Data for this exercise:
━━━━━━
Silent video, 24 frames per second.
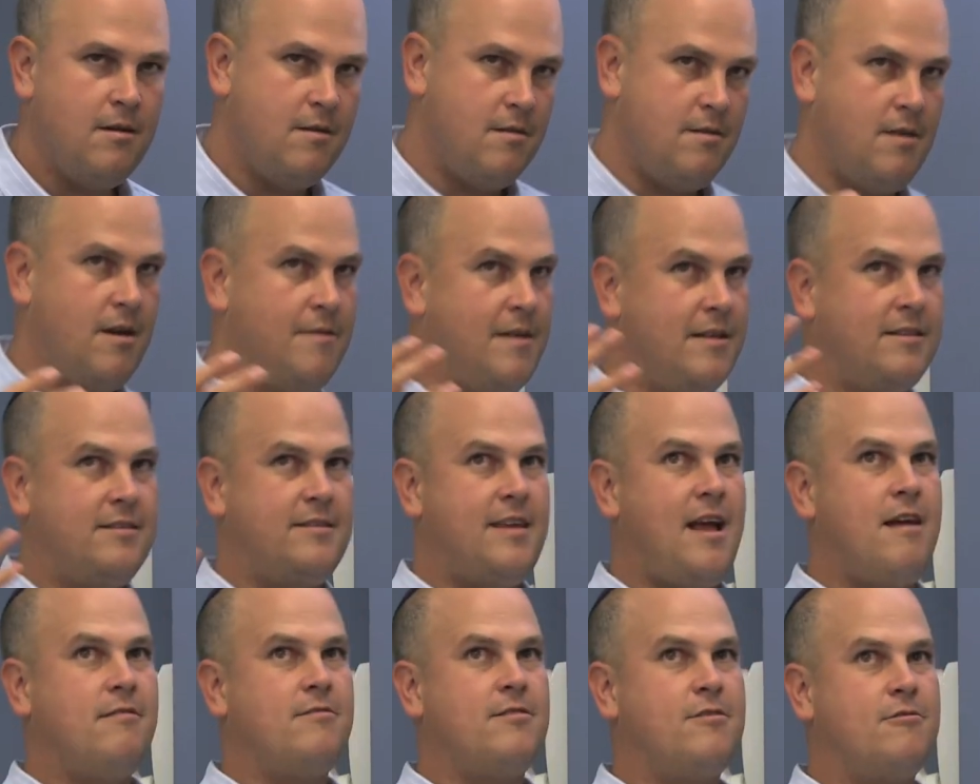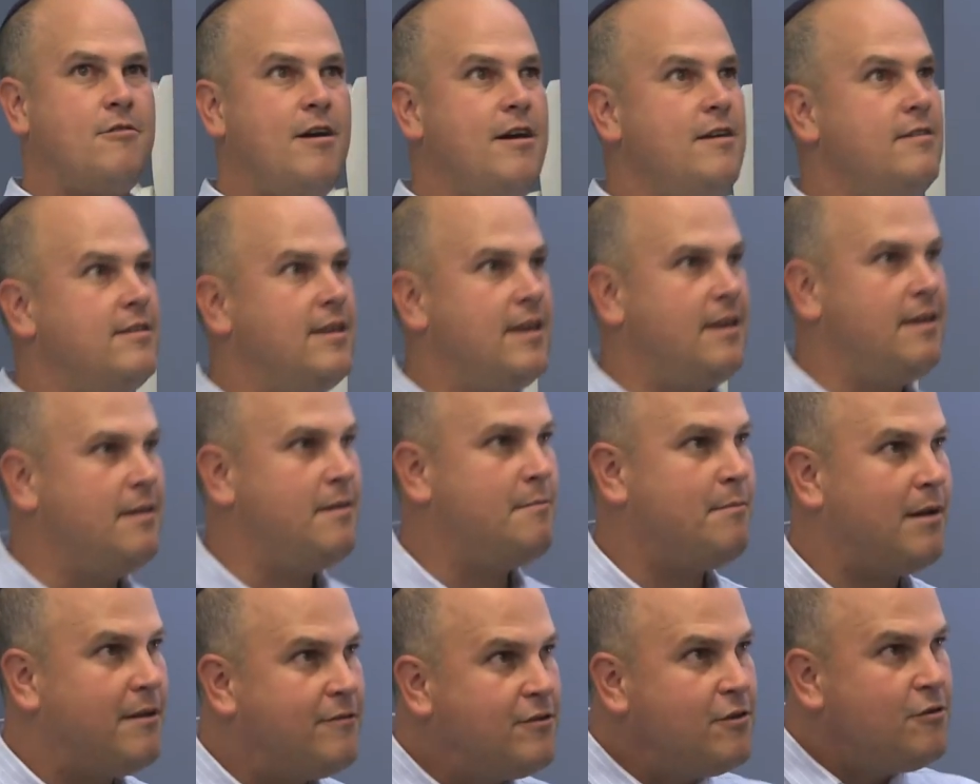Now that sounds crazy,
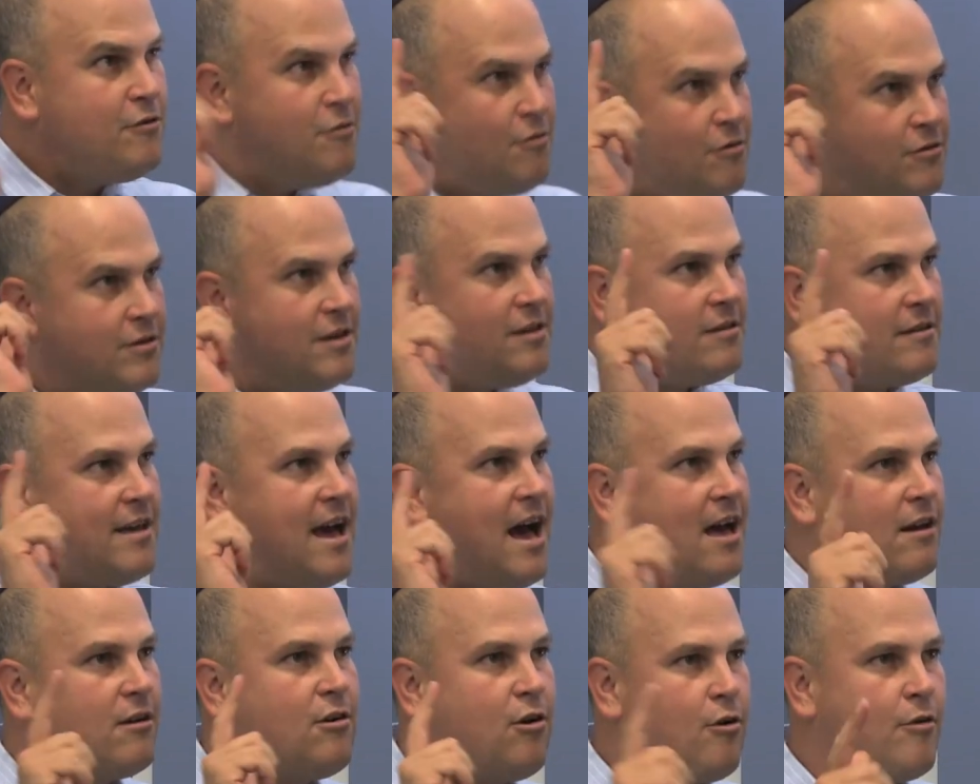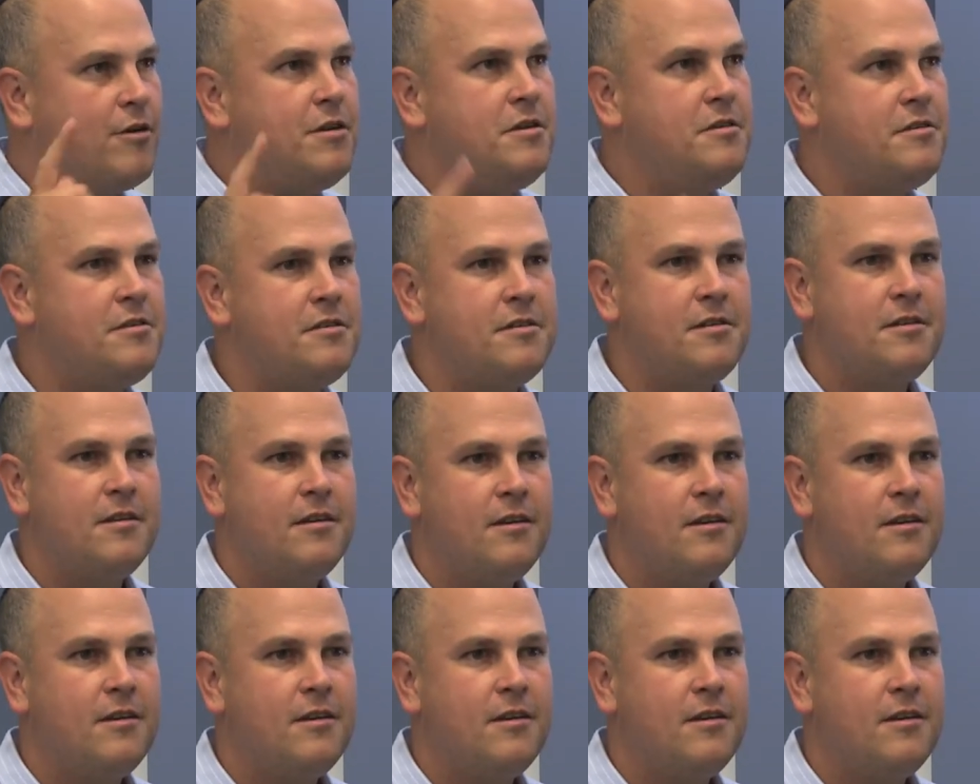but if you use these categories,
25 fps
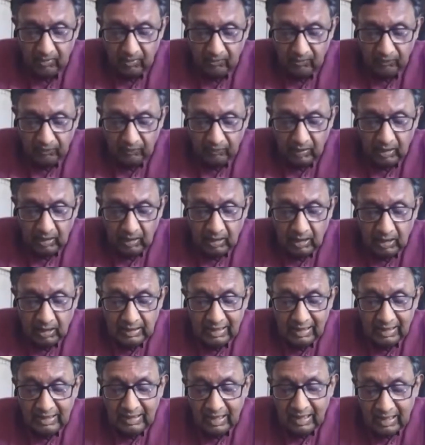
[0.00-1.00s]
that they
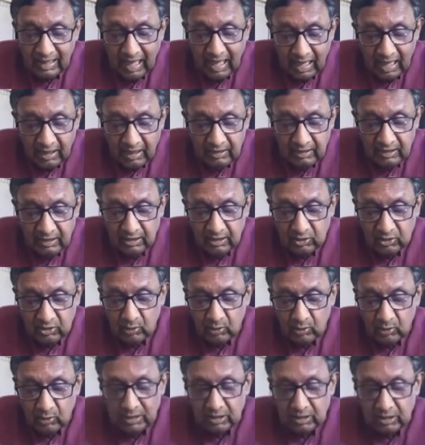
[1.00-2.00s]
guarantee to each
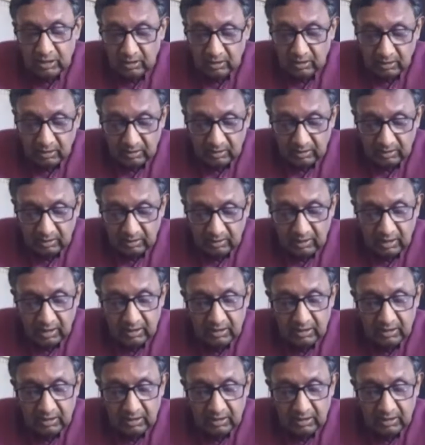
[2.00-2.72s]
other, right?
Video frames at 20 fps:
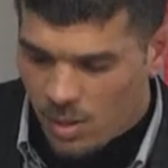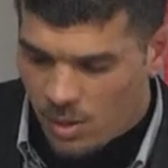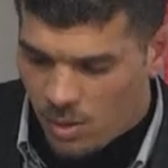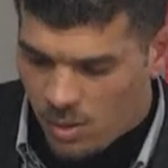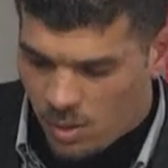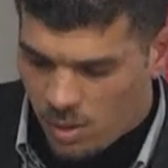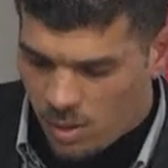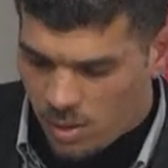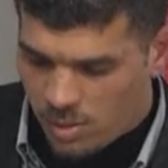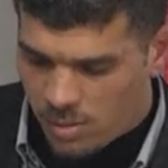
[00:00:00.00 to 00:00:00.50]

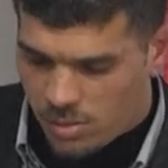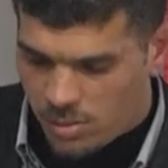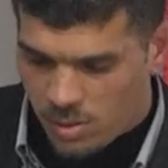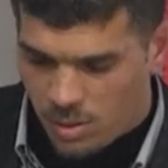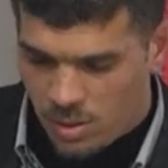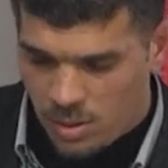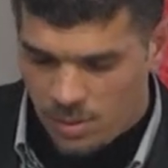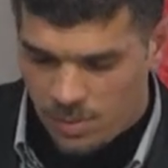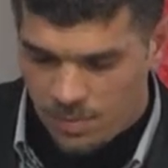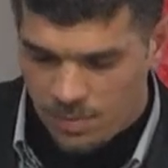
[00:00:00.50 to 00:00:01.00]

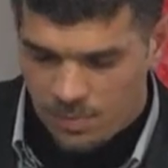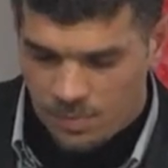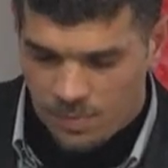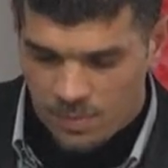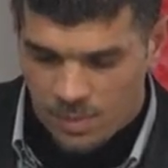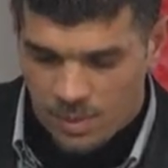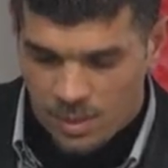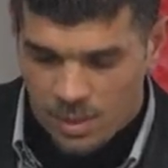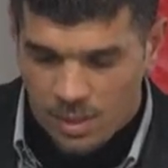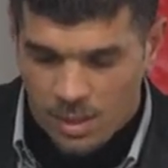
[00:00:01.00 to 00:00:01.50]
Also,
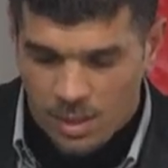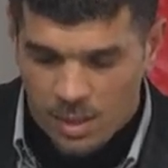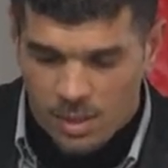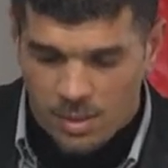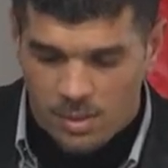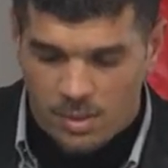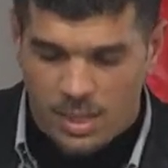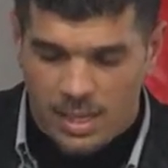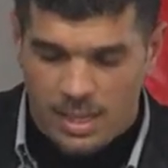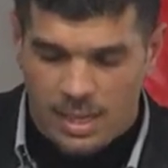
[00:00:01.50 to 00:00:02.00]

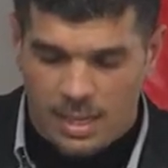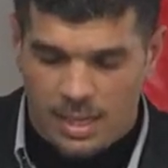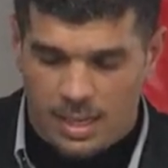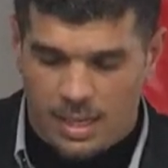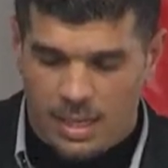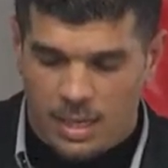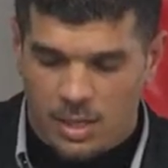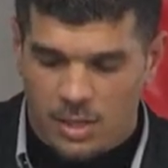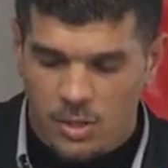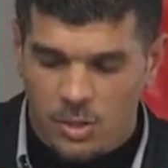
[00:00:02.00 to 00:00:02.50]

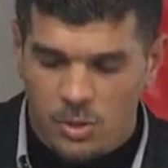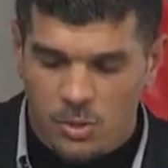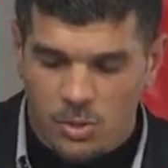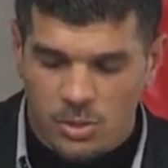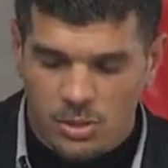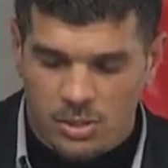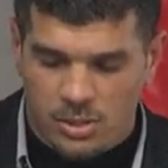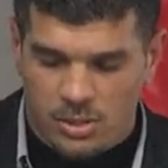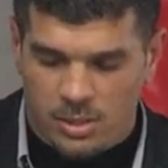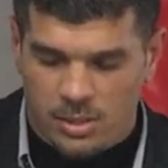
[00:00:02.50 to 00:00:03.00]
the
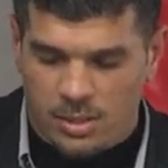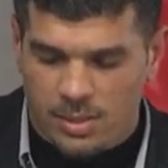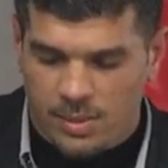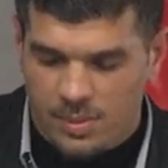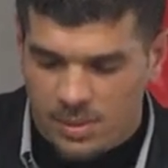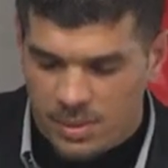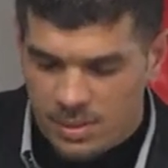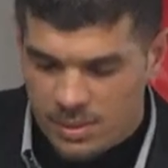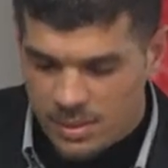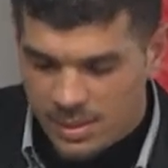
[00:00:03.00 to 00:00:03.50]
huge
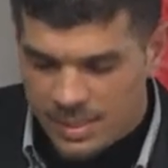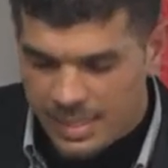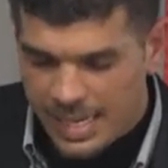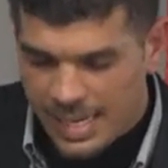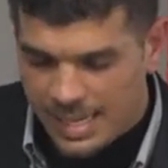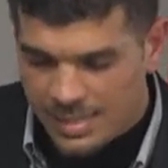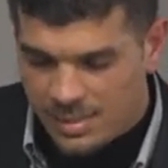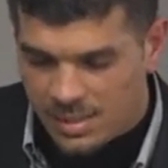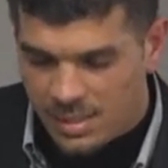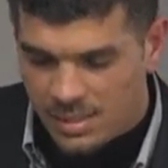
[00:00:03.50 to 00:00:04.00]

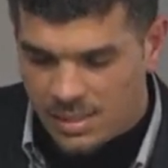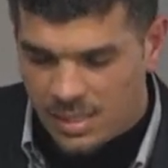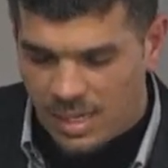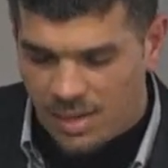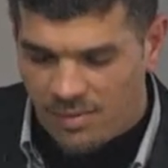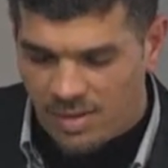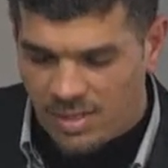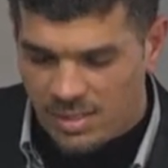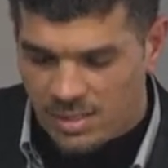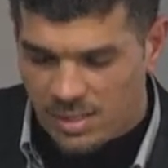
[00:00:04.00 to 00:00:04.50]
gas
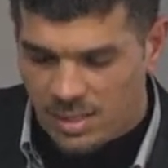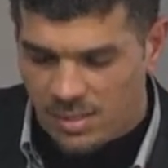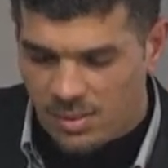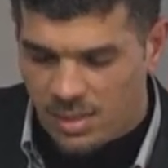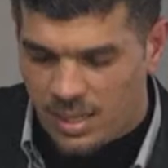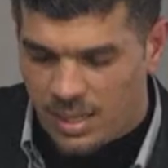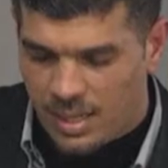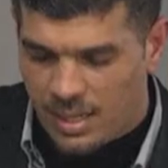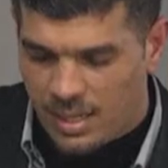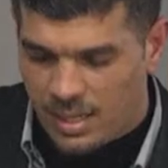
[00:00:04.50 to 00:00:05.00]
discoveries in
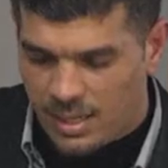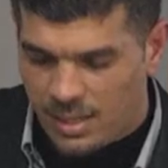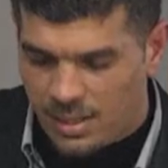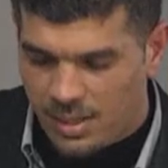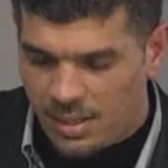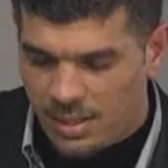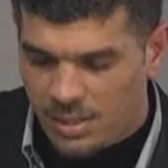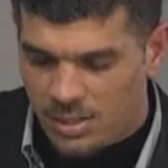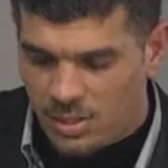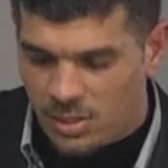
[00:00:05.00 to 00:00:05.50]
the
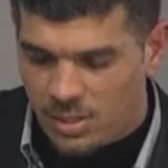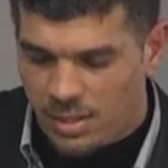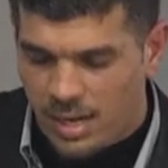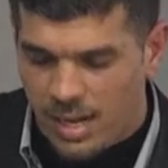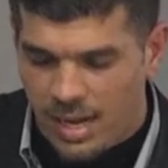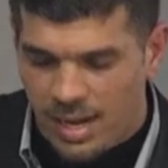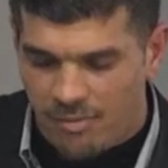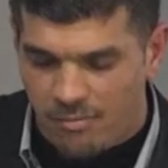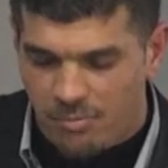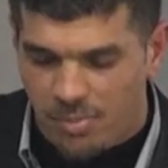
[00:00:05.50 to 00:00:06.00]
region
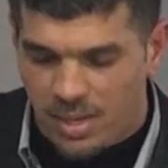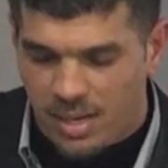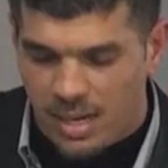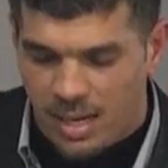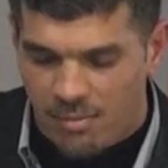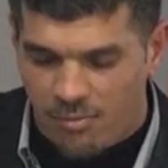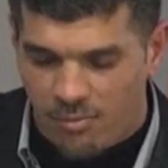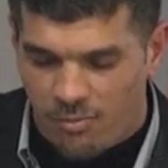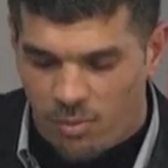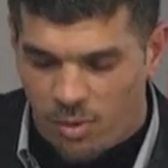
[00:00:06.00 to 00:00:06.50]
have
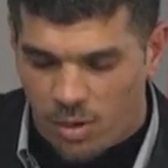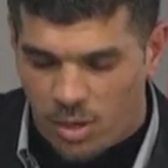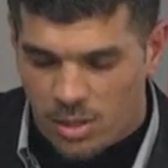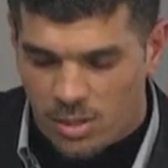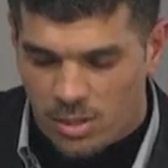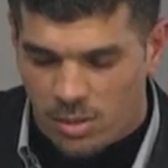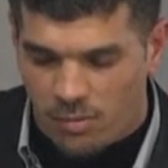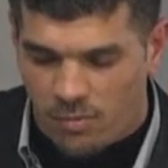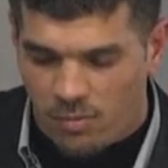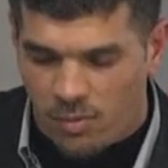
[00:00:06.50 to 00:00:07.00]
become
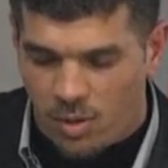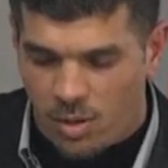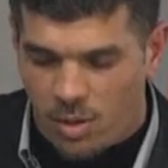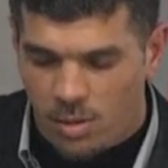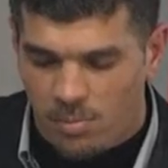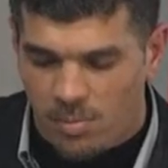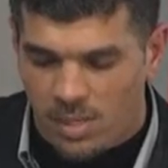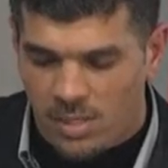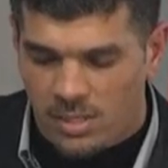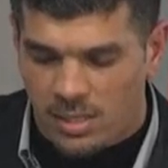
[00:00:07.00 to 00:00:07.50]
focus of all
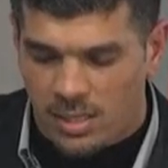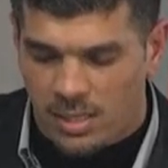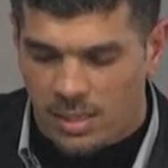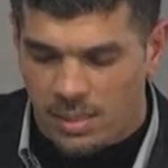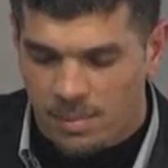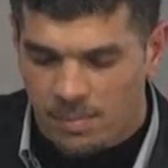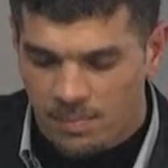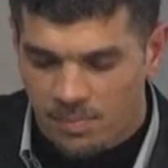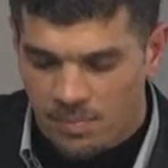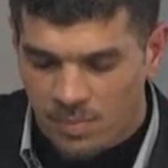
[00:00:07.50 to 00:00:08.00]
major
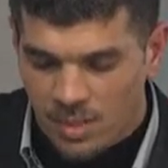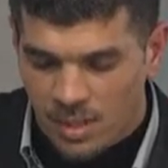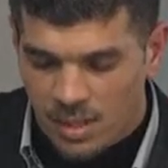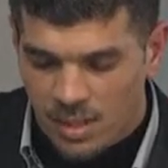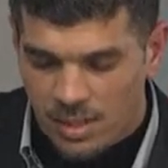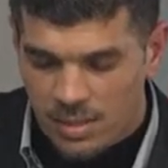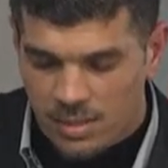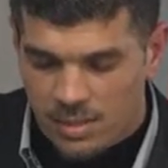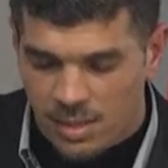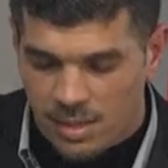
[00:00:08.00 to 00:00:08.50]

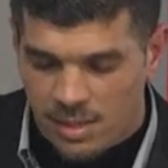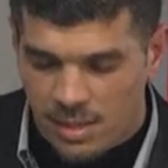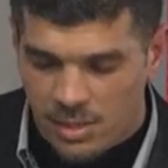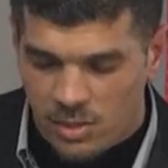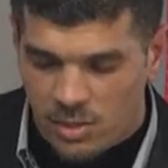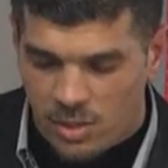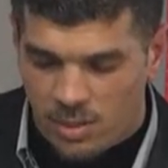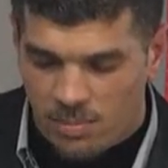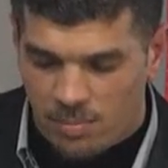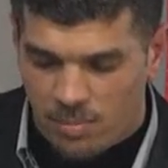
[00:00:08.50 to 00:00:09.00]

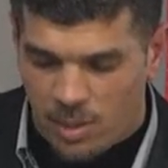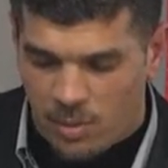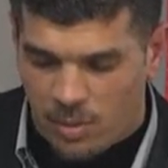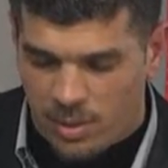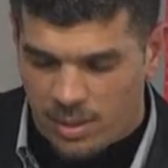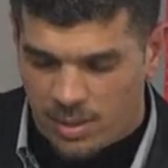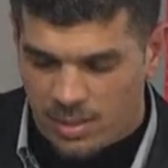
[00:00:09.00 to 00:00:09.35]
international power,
━━━━━━
Action item: The records above should be copied word for word, with the pictures left out.

Solution:
Silent video, 24 frames per second.
Now that sounds crazy,
but if you use these categories,
25 fps
[0.00-1.00s]
that they
[1.00-2.00s]
guarantee to each
[2.00-2.72s]
other, right?
Video frames at 20 fps:
[00:00:00.00 to 00:00:00.50]

[00:00:00.50 to 00:00:01.00]

[00:00:01.00 to 00:00:01.50]
Also,
[00:00:01.50 to 00:00:02.00]

[00:00:02.00 to 00:00:02.50]

[00:00:02.50 to 00:00:03.00]
the
[00:00:03.00 to 00:00:03.50]
huge
[00:00:03.50 to 00:00:04.00]

[00:00:04.00 to 00:00:04.50]
gas
[00:00:04.50 to 00:00:05.00]
discoveries in
[00:00:05.00 to 00:00:05.50]
the
[00:00:05.50 to 00:00:06.00]
region
[00:00:06.00 to 00:00:06.50]
have
[00:00:06.50 to 00:00:07.00]
become
[00:00:07.00 to 00:00:07.50]
focus of all
[00:00:07.50 to 00:00:08.00]
major
[00:00:08.00 to 00:00:08.50]

[00:00:08.50 to 00:00:09.00]

[00:00:09.00 to 00:00:09.35]
international power,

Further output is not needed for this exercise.